# Environmental Control of Triplet Emission in Donor-Bridge-Acceptor   Organometallics

**Authors:** Jiale Feng, Lupeng Yang, Alexander S. Romanov, Jirawit, Ratanapreechachai, Saul T. E. Jones, Antti-Pekka M. Reponen, Mikko, Linnolahti, Timothy J. H. Hele, Anna K\"ohler, Heinz B\"assler, Manfred, Bochmann, Dan Credgington

arXiv: 1908.03410 · 2019-08-12

## TL;DR

This study demonstrates a universal method to tune triplet emission energy in carbene-metal-amides OLED emitters through environmental control, enabling significant spectral shifts without chemical modifications, supported by experimental and computational analysis.

## Contribution

Introduces a novel environmental approach to tune charge-transfer emission in CMAs, revealing mechanisms and effects on triplet diffusion and emission properties.

## Key findings

- Achieved up to 210 meV blue shift in emission
- Identified electrostatic interactions as key to emission tuning
- Monte-Carlo simulations accurately model triplet diffusion

## Abstract

Carbene-metal-amides (CMAs) are a promising family of donor-bridge-acceptor molecular charge-transfer emitters for organic light-emitting diodes (OLEDs). Here a universal approach is introduced to tune the energy of their charge-transfer emission. A shift of up to 210 meV is achievable in the solid state via dilution in a polar host matrix. The origin of this shift has two components: constraint of thermally activated triplet diffusion, and electrostatic interactions between the guest molecules and the polar host. This allows the emission of mid-green CMA archetypes to be blue shifted without chemical modifications. Monte-Carlo simulations based on a Marcus-type transfer integral successfully reproduce the concentration- and temperature-dependent triplet diffusion process, and reveal a substantial shift in the ensemble density of states in polar hosts.

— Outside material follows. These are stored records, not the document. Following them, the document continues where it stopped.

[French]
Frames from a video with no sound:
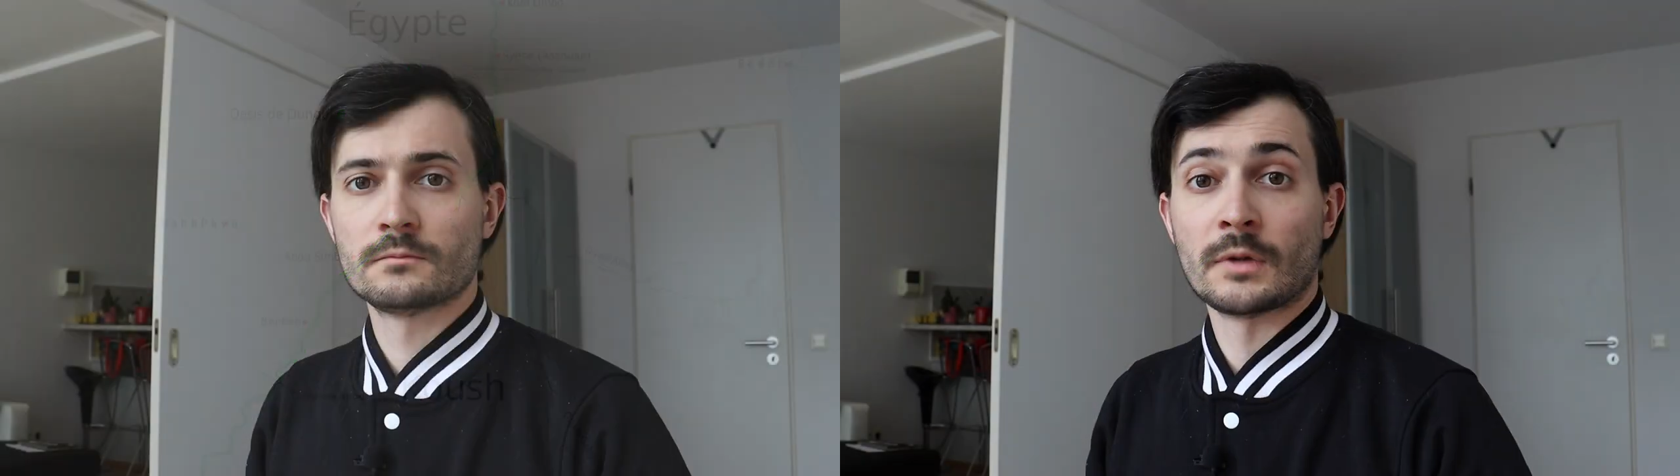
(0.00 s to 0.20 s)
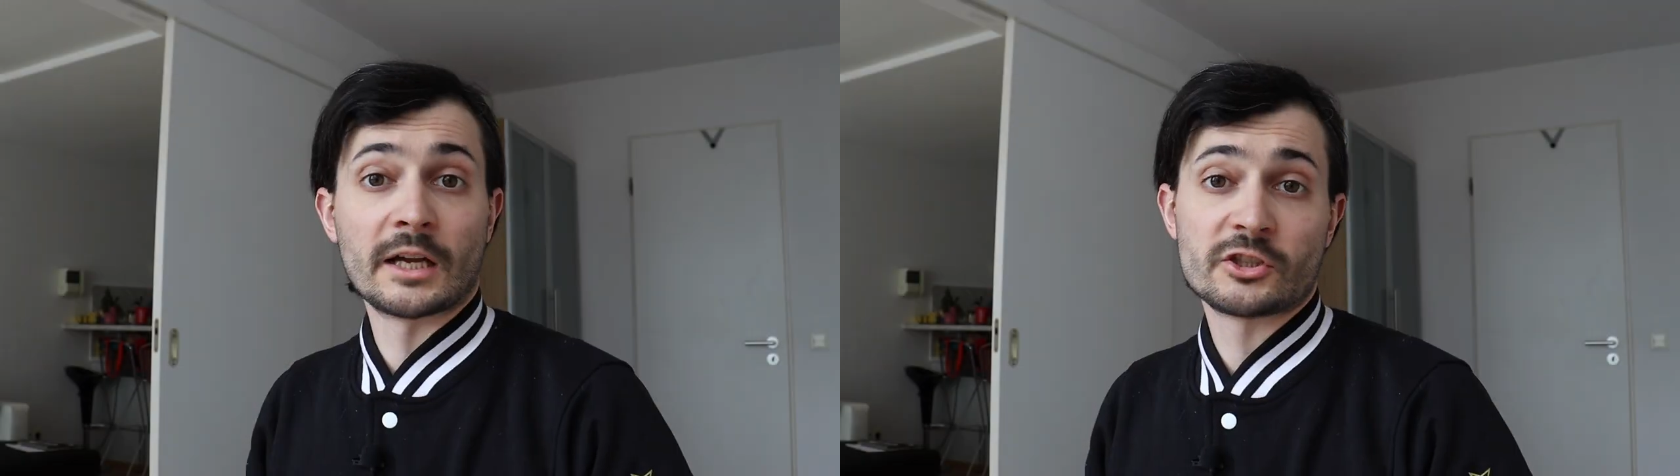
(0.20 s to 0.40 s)

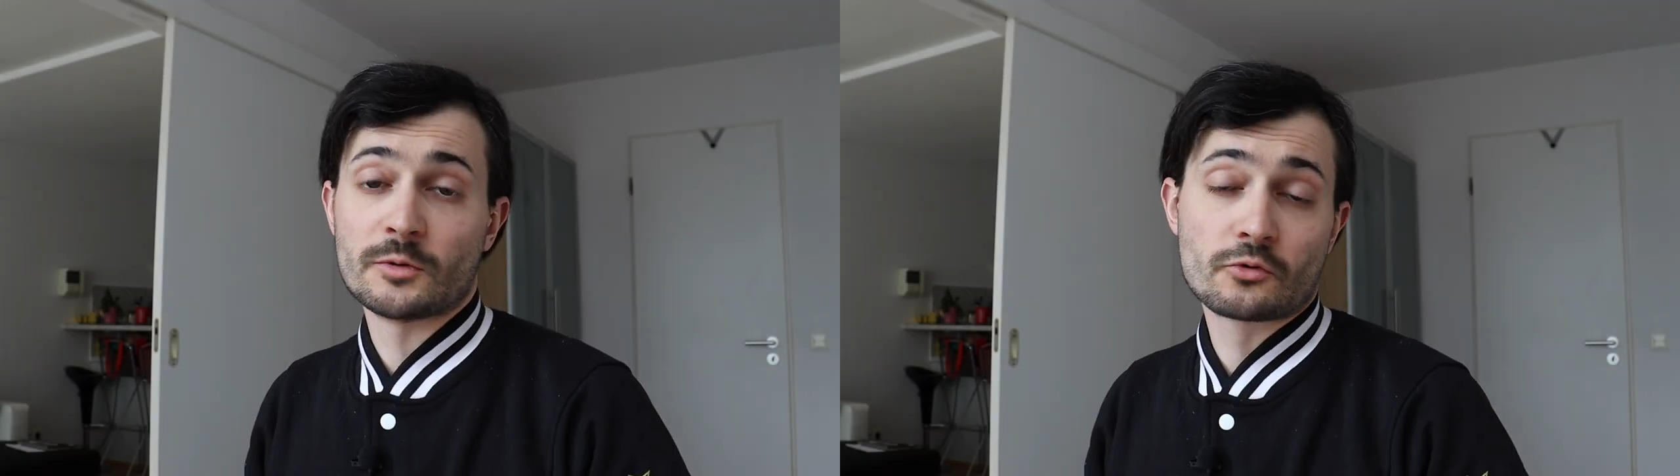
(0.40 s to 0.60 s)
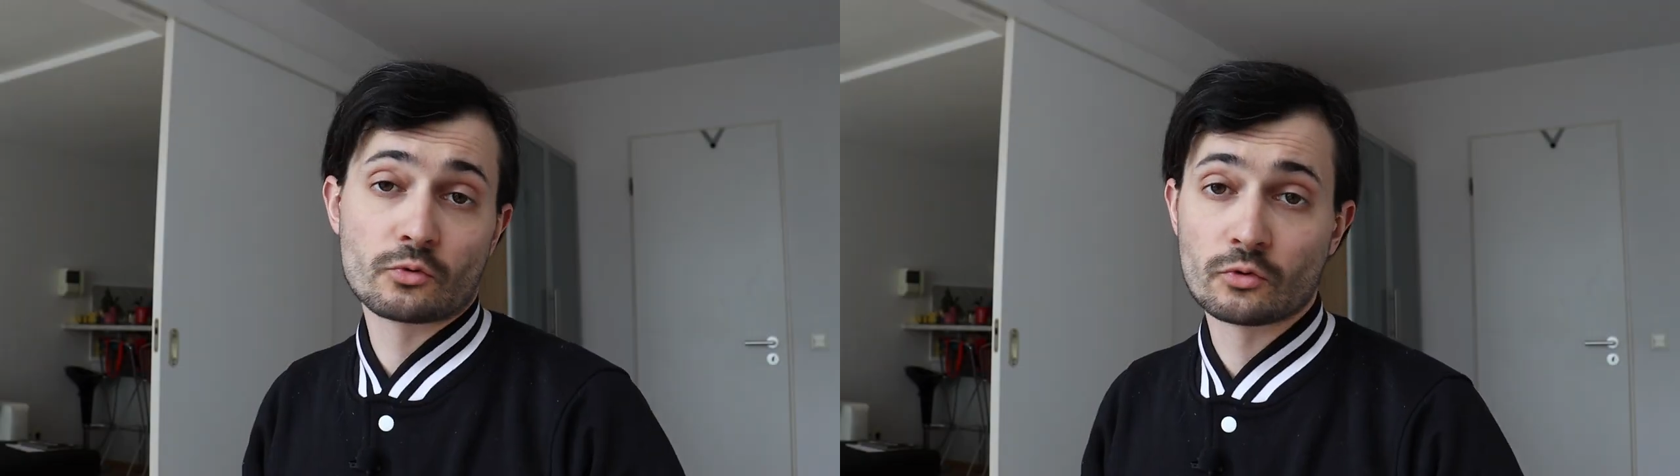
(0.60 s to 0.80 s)

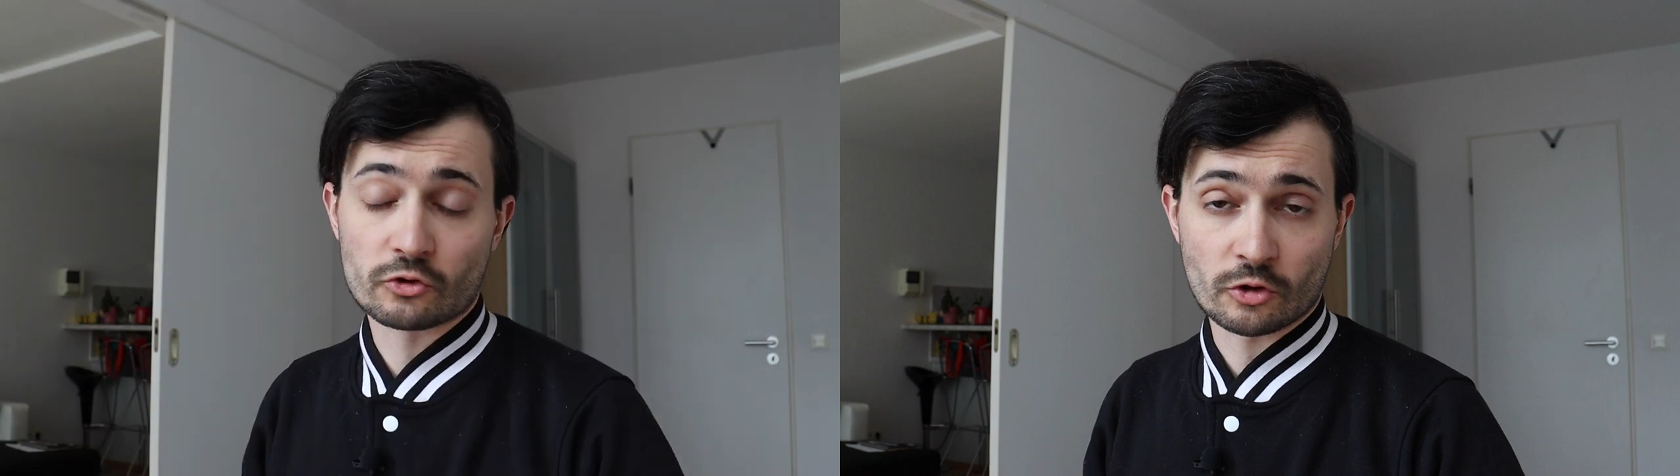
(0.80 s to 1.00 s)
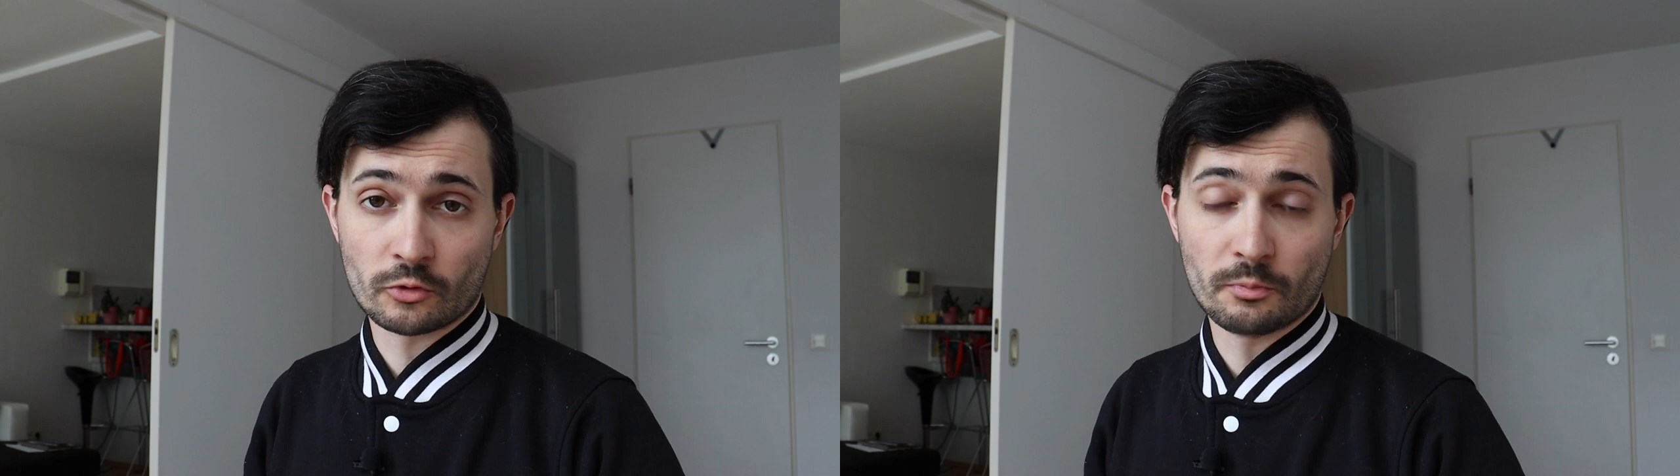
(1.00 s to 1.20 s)
Hatshepsut ne
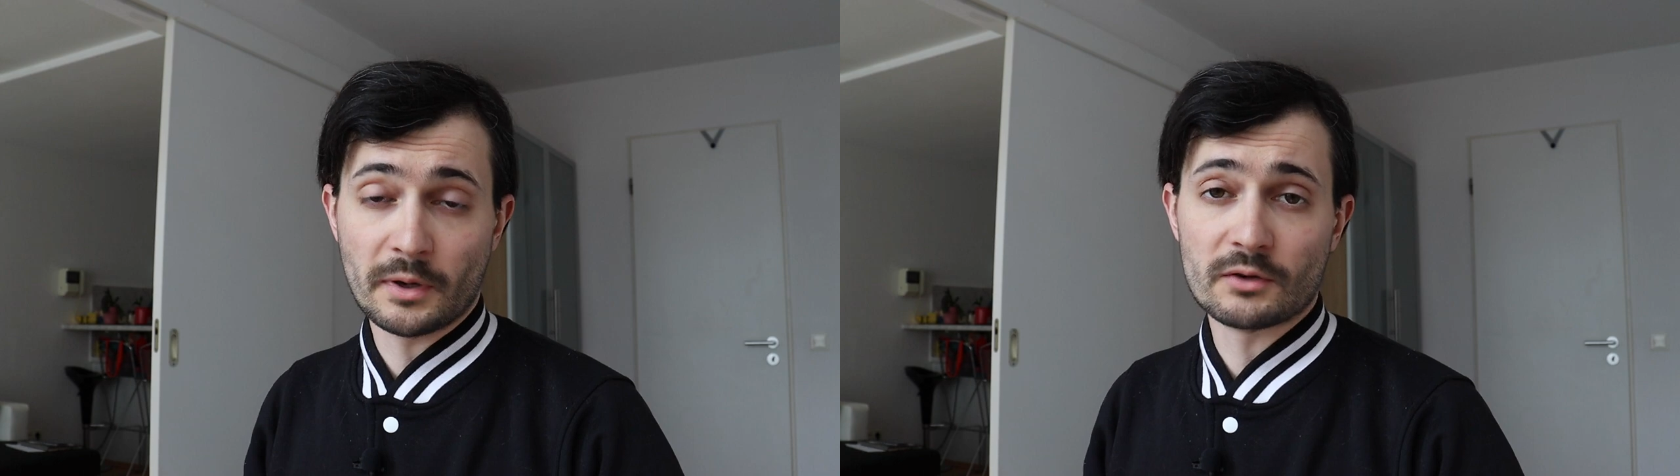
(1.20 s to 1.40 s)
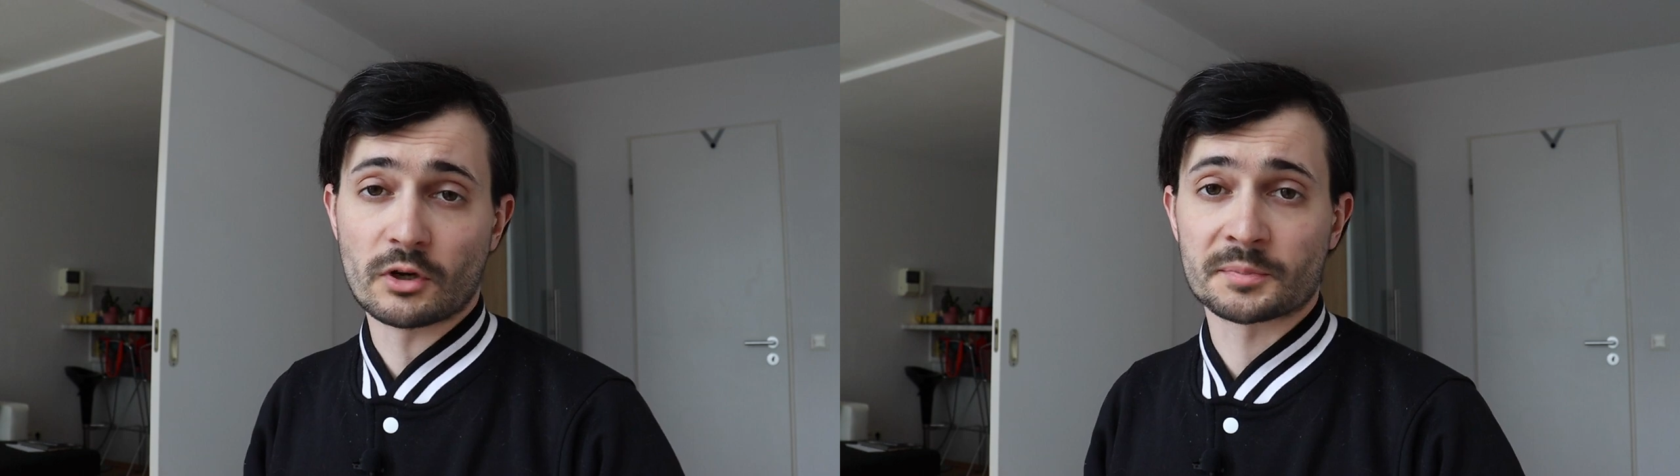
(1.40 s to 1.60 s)
semble pas avoir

In gold-bridged CMAs this substantial shift does not lead to a significant change in luminescence lifetime, thermal activation energy, reorganisation energy or intersystem crossing rate. These discoveries thus offer new experimental and theoretical insight in to the coupling between the singlet and triplet manifolds in these materials. Similar emission tuning can be achieved in related materials where chemical modification is used to modify the charge-transfer energy.